History: L. 1974, ch. 150, § 2; L. 1976, ch. 165, § 3; L. 1988, ch. 117, § 2; L. 1992, ch. 239, § 250; L. 1993, ch. 291, § 187; L. 2006, ch. 146, § 9; L. 2009, ch. 32, § 41; L. 2013, ch. 120, § 24; July 1.
Source or Prior Law:
22-2513.
Cross References to Related Sections:
Unlawful disclosure of authorized interception of wire, oral or electronic communications, see 21-3838.
Law Review and Bar Journal References:
"Evidence—Distinguishing Between Radio-Telephone and Wire Communications: The Kansas Approach to Cordless Telephone Conversations," Terri L. Savely, 24 W.L.J. 175 (1984).
"Criminal Law: Informant Bugging—When is a Private Conversation Really Private?" Danton B. Rice, 24 W.L.J. 376 (1985).
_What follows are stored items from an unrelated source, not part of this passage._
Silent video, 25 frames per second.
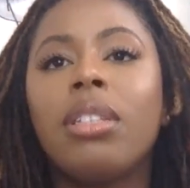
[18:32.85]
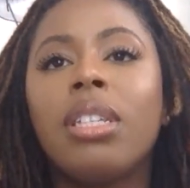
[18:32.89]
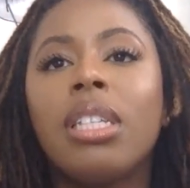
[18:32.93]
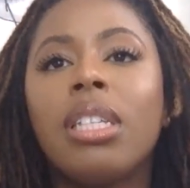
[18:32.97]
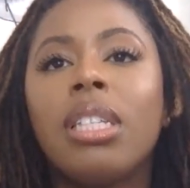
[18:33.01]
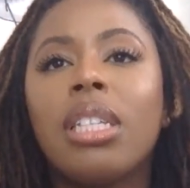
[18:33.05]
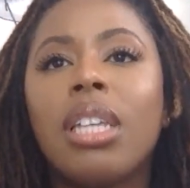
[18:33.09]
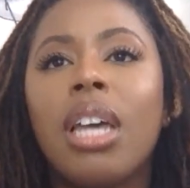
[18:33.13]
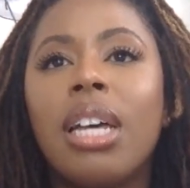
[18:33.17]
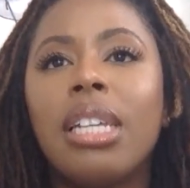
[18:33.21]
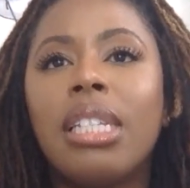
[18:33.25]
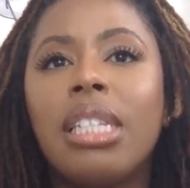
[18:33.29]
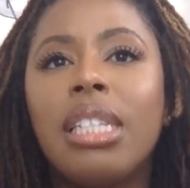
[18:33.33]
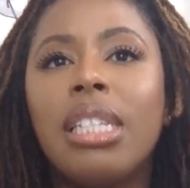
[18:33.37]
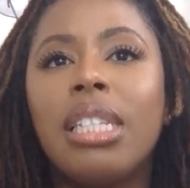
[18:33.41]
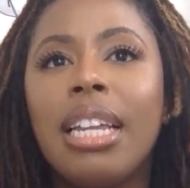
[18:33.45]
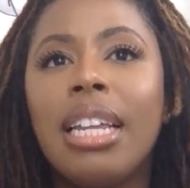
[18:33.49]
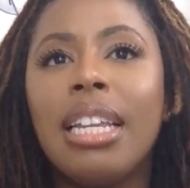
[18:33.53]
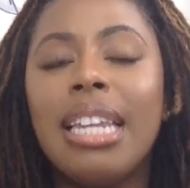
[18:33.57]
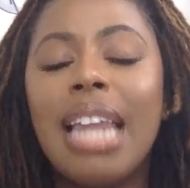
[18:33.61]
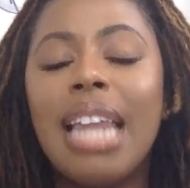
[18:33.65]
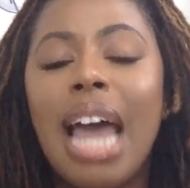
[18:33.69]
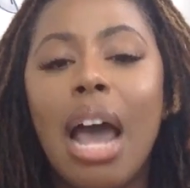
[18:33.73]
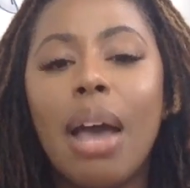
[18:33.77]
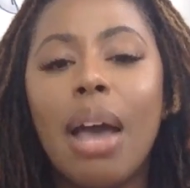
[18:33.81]

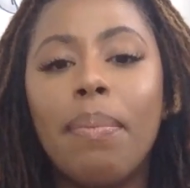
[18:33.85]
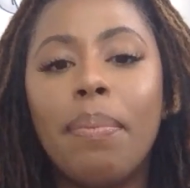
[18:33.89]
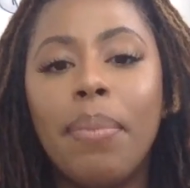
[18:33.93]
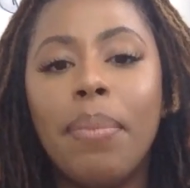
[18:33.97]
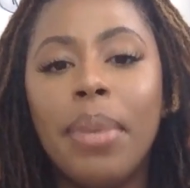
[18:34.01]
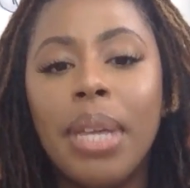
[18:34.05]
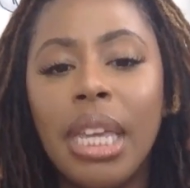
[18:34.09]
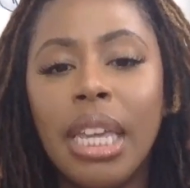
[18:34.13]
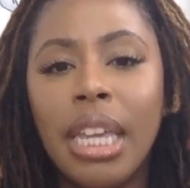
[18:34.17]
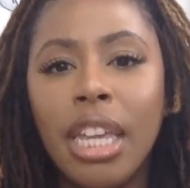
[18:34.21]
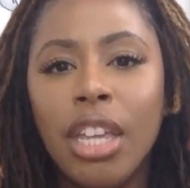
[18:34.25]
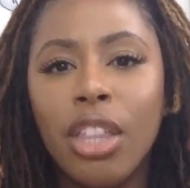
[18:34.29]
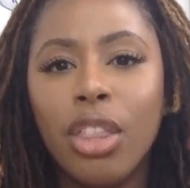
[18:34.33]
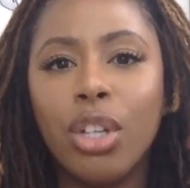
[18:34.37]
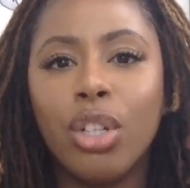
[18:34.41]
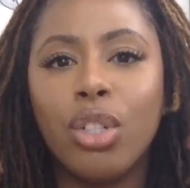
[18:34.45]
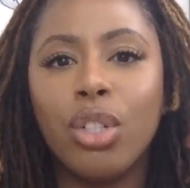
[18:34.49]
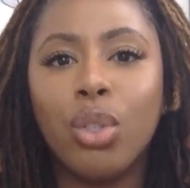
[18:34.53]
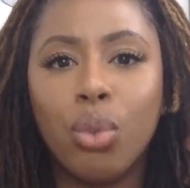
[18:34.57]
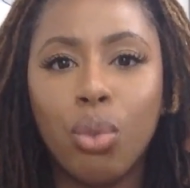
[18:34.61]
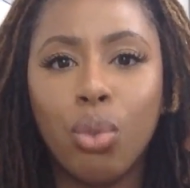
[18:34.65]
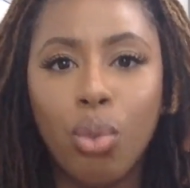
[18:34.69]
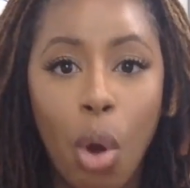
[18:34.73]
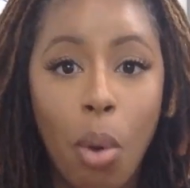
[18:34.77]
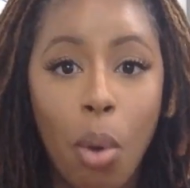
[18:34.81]
discussing not being the
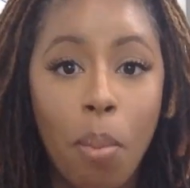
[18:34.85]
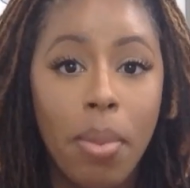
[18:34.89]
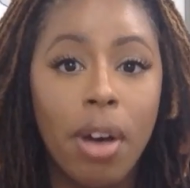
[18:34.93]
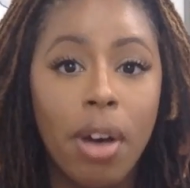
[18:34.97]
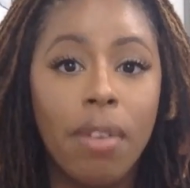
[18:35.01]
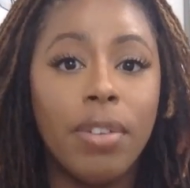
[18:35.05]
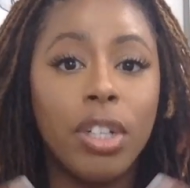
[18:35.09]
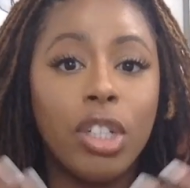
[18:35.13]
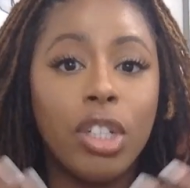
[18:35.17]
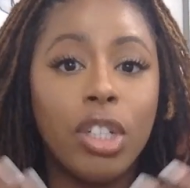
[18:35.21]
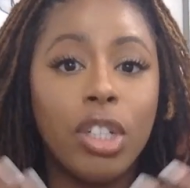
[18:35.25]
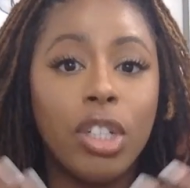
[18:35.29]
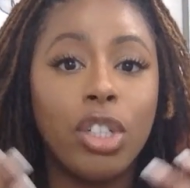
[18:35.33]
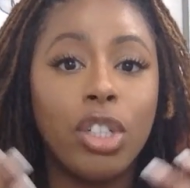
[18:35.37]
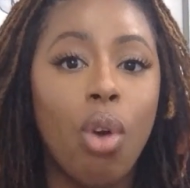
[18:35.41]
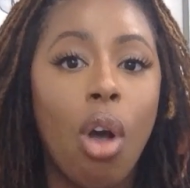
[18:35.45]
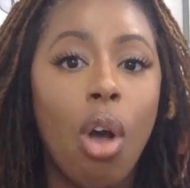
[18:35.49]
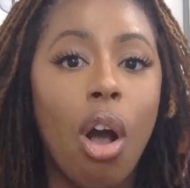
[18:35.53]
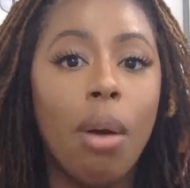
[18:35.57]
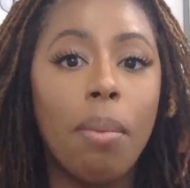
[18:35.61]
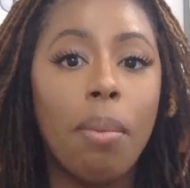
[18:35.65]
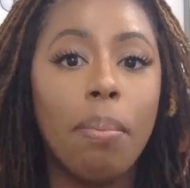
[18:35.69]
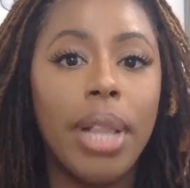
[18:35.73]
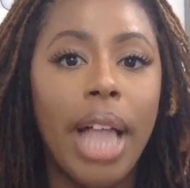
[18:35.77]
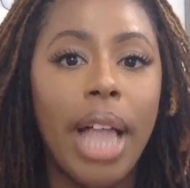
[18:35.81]
trope of a
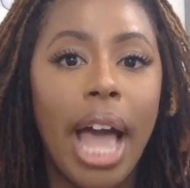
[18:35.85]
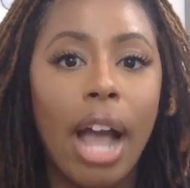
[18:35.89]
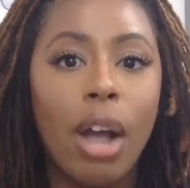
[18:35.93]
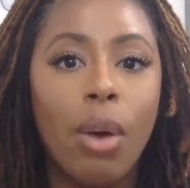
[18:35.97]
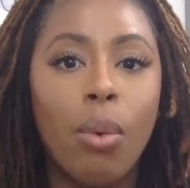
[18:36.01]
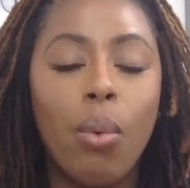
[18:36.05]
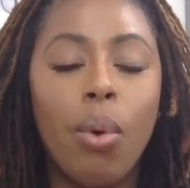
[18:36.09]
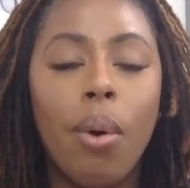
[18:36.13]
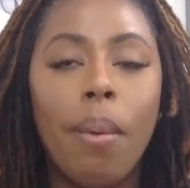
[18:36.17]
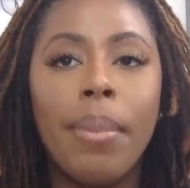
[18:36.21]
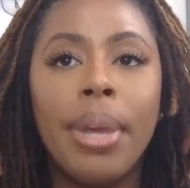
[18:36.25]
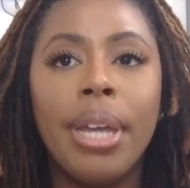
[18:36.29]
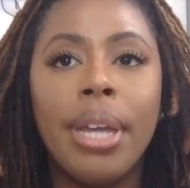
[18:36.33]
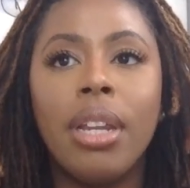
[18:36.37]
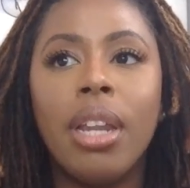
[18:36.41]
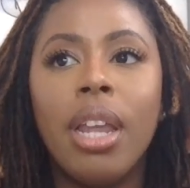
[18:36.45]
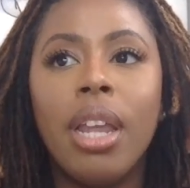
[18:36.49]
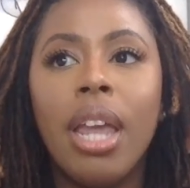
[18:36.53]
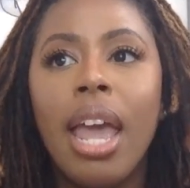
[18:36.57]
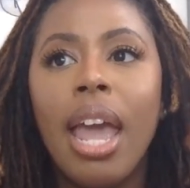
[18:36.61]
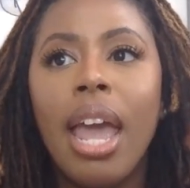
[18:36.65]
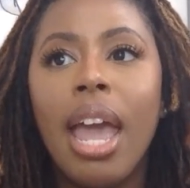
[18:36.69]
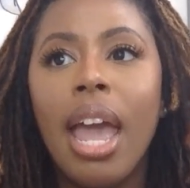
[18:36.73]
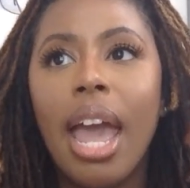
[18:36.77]
strong Black woman.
"The potential civil liability of law enforcement officers and agencies," Stephen R. McAllister and Peyton H. Robinson, 67 J.K.B.A. No. 7, 14 (1998).
CASE ANNOTATIONS
1. Subsection (b) applied; motion to suppress contents of conversations relating to other offenses in trial for different offenses affirmed. State v. Kuchinsky, 3 Kan. App. 2d 224, 592 P.2d 144.
2. Cited; power to commence inquisition proceedings restricted similar to restrictions on applications hereunder. State ex rel. Cranford v. Bishop, 230 Kan. 799, 803, 640 P.2d 1271 (1982).
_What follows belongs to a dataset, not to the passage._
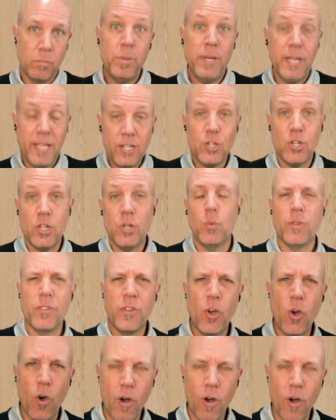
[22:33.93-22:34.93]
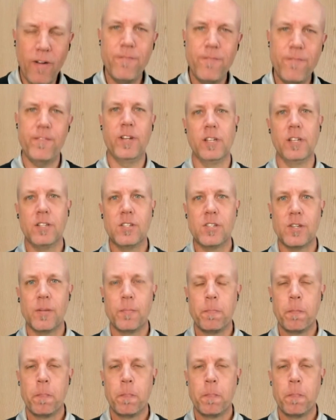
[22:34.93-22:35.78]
pitching with confidence,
3. Prohibitions against wiretapping not applicable where person who made tape recording was undercover agent and party to the conversation. State v. Irving, 231 Kan. 258, 264, 644 P.2d 389 (1982).
4. Original orders, retroactive orders and extension orders distinguished; amendment of order; sufficiency of request to amend. State v. Maley & Witt, 8 Kan. App. 2d 553, 662 P.2d 269 (1983).
5. Face-to-face "private conversation" between police informer with transmitter and suspect not "oral communication" requiring ex parte court order; conviction under K.S.A. 65-4127b. State v. Roudybush, 235 Kan. 834, 845, 686 P.2d 100 (1984).
6. Sworn testimony of police officers, corroborated by pen register, trap and trace procedures, plus surveillance and intercepted conversations indicated violations of drug laws (K.S.A. 65-4101). U.S. v. Saviano, 843 F.2d 1280 (1988).
7. Whether intercepted conversations should be suppressed because they were unrelated to offenses described in wiretap application examined. State v. Gibson, 255 Kan. 474, 477, 480, 492, 874 P.2d 1122 (1994).
8. Information received from defendant's phone conversations in jail did not violate wiretapping status; defendant consented. State v. Andrews, 39 Kan. App. 2d 19, 22, 23, 25, 176 P.3d 245 (2008).
9. Delegation of power by attorney general to assistant attorney general to apply for a wiretap order invalid as such delegation more permissive than 18 U.S.C. § 2616 (2) (2012) and thus preempted. State v. Bruce, 295 Kan. 1036, 287 P.3d 919 (2012).